Output every record exactly and leave each picture out.

[Opening Records supplied section]

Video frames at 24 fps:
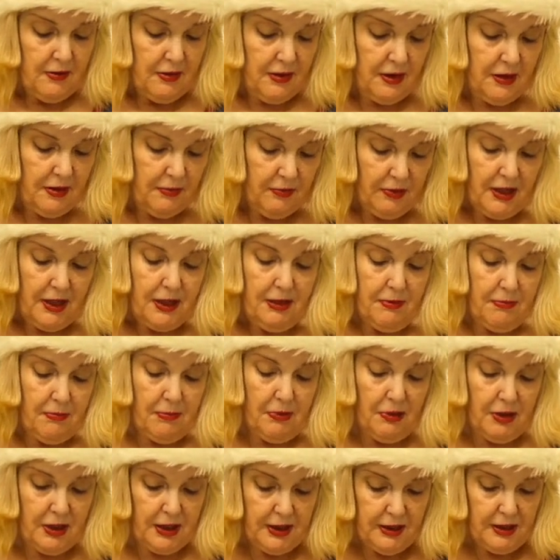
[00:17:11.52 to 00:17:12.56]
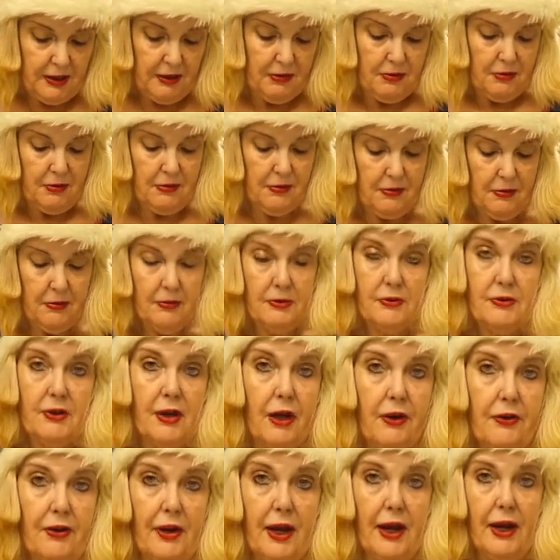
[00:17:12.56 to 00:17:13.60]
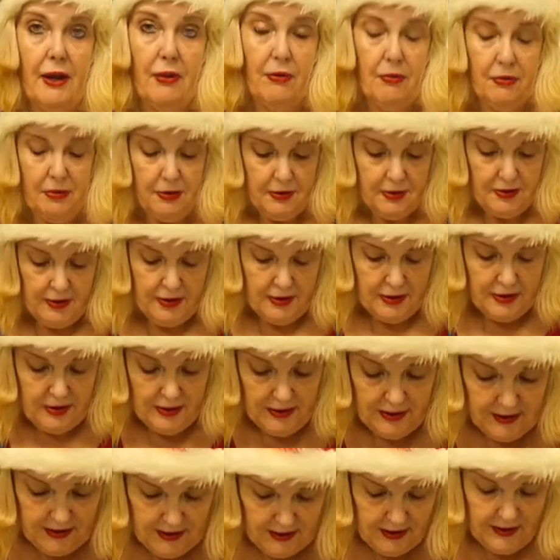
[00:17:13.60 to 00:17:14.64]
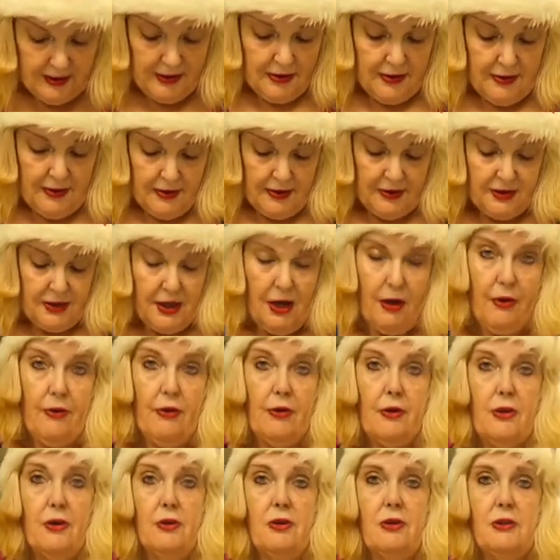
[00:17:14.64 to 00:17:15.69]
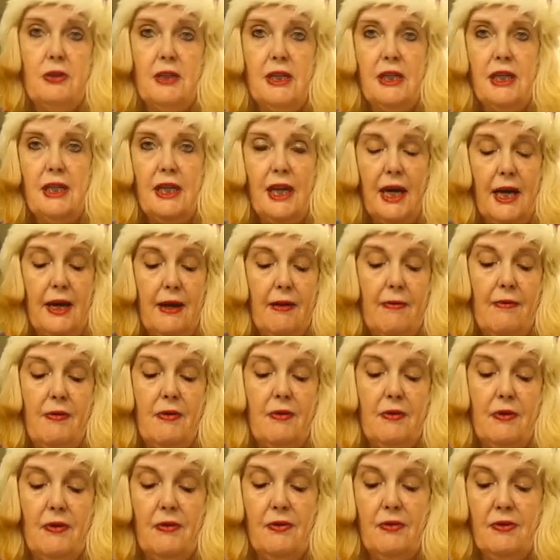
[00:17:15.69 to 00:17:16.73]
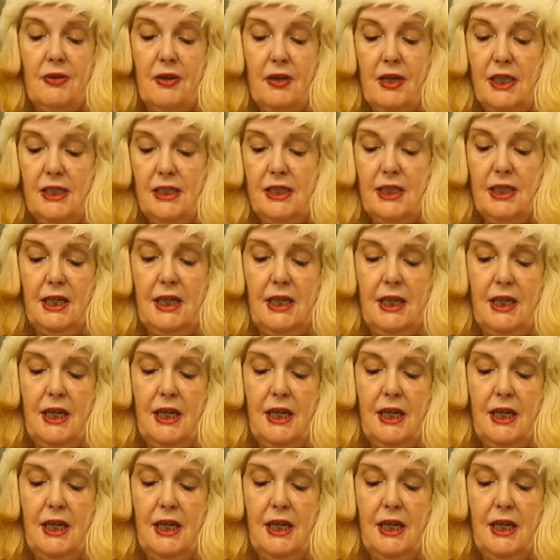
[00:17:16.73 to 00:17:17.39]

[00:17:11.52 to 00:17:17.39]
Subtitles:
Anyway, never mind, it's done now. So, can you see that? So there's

[Closing Records supplied section]

Solved exercise >>
Video frames at 24 fps:
[00:17:11.52 to 00:17:12.56]
[00:17:12.56 to 00:17:13.60]
[00:17:13.60 to 00:17:14.64]
[00:17:14.64 to 00:17:15.69]
[00:17:15.69 to 00:17:16.73]
[00:17:16.73 to 00:17:17.39]

[00:17:11.52 to 00:17:17.39]
Subtitles:
Anyway, never mind, it's done now. So, can you see that? So there's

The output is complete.